Pringle Kennedy (1855 – 16 February 1925) was a British author and barrister. He is best known for writing two books (during 1905–1925):
- A History of the Great Moghuls (Or A History of the Badshahate of Delhi From 1398 AD To 1739), in 2 volumes, during 1905–1911.

- Arabian Society at the Time of Muhammad, published in 1926 by Thacker, Spink & Co. (Calcutta, India).
Pringle Kennedy observed in Arabian Society at the Time of Muhammad (pp. 8–10, 18-21): "Muhammad was, to use a striking expression, the man of the hour."

In 1908, 18-year-old Bengali revolutionary Khudiram Bose, was hanged for throwing a bomb at the carriage of Pringle Kennedy and killing his wife and daughter, Grace Kennedy. Bose and his companion Prafulla Chaki had intended to assassinate a British judge, Presidency Magistrate Douglas Hollinshead Kingsford.
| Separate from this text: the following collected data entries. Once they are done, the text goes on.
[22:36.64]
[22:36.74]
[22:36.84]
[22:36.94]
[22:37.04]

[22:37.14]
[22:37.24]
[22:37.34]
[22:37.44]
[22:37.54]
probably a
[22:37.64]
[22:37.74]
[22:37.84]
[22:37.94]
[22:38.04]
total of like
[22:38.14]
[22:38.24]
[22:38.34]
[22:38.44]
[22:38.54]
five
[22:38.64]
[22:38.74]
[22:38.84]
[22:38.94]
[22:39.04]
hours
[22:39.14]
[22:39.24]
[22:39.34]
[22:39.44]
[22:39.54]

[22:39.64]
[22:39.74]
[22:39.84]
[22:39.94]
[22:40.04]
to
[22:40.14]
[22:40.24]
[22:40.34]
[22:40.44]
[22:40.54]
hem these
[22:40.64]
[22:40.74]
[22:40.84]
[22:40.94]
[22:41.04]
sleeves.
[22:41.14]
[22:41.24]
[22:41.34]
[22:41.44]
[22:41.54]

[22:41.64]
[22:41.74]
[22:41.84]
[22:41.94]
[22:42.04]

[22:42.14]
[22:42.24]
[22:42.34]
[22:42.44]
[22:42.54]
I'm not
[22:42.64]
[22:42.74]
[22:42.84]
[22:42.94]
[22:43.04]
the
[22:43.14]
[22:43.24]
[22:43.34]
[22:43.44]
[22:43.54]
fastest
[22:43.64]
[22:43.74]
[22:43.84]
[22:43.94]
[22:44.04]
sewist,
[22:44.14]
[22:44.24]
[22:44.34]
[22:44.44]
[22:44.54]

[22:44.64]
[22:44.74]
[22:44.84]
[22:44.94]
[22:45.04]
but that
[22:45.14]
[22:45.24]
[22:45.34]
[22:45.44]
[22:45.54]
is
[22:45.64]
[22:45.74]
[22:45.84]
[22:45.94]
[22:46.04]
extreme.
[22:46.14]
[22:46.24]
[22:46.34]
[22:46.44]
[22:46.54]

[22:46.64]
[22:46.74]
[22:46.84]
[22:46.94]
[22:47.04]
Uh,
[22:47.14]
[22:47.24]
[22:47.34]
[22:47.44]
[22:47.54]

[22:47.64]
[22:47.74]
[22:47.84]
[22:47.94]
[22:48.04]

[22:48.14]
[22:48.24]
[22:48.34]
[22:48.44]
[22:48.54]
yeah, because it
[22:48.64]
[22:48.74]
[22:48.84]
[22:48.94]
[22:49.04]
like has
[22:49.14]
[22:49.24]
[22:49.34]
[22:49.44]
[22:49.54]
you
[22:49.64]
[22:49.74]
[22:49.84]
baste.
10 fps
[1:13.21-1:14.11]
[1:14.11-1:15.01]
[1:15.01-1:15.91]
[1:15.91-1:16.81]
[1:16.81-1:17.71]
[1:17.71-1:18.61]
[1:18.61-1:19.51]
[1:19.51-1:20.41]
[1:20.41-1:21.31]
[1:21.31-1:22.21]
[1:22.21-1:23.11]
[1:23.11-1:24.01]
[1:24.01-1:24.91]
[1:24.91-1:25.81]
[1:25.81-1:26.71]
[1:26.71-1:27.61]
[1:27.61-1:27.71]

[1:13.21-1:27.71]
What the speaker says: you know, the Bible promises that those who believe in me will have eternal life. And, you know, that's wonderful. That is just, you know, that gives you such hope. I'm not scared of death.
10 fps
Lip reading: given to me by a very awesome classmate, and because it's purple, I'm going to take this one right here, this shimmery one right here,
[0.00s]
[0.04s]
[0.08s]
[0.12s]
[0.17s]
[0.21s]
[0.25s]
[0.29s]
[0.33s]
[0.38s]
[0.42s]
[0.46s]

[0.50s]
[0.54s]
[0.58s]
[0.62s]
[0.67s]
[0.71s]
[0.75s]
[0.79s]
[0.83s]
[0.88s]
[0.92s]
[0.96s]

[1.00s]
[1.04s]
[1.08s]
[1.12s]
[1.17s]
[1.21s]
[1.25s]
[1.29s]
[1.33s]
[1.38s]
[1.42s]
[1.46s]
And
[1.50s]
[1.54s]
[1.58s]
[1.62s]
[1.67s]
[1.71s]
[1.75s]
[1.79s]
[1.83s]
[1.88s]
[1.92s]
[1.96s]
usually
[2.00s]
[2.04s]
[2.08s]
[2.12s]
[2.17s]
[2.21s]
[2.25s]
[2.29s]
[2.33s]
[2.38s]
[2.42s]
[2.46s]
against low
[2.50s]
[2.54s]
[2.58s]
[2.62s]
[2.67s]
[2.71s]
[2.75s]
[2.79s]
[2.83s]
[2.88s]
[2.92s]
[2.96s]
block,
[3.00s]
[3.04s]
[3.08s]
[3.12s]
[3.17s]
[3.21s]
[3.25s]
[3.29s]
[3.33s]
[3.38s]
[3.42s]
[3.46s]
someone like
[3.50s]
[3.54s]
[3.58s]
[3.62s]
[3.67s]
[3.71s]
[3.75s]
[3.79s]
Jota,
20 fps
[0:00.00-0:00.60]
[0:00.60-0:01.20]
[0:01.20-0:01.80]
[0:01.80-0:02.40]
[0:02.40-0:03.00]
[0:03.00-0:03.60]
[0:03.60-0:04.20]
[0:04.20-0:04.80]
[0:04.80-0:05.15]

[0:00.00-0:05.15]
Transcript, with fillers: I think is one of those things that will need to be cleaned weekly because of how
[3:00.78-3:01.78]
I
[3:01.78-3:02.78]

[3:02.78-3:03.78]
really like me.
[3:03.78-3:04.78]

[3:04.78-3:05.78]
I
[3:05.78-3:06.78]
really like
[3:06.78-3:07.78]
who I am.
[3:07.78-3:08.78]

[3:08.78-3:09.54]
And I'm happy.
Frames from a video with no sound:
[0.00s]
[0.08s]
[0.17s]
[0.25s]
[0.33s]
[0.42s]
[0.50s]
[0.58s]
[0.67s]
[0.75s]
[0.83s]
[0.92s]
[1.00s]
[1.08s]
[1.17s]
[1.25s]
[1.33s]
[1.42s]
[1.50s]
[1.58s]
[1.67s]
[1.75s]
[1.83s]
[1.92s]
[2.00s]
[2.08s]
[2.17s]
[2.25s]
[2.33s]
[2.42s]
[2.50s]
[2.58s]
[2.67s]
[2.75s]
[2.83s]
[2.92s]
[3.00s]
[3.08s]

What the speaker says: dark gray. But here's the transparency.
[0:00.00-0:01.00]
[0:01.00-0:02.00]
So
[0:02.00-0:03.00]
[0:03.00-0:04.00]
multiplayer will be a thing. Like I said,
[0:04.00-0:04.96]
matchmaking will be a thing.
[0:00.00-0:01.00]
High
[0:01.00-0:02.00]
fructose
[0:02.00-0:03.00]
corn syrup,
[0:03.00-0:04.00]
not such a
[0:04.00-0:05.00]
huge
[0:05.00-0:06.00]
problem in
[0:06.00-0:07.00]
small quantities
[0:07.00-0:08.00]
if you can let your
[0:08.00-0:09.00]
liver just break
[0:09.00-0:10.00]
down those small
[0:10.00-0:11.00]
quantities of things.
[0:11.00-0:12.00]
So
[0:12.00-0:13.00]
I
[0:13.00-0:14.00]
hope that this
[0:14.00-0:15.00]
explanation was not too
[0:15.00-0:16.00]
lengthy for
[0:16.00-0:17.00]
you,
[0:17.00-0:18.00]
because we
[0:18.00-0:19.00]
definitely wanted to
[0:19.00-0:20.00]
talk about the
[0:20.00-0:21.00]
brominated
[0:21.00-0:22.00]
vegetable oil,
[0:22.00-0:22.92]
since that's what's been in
However, Kingsford was seated in a different carriage.

Prafulla fatally shot himself before he could be arrested arrest. Khudiram was arrested, tried for the murder of the two women and sentenced to death. He was one of the first Indian revolutionaries in Bengal to be executed by the British.

Pringle Kennedy died on 16 February 1925.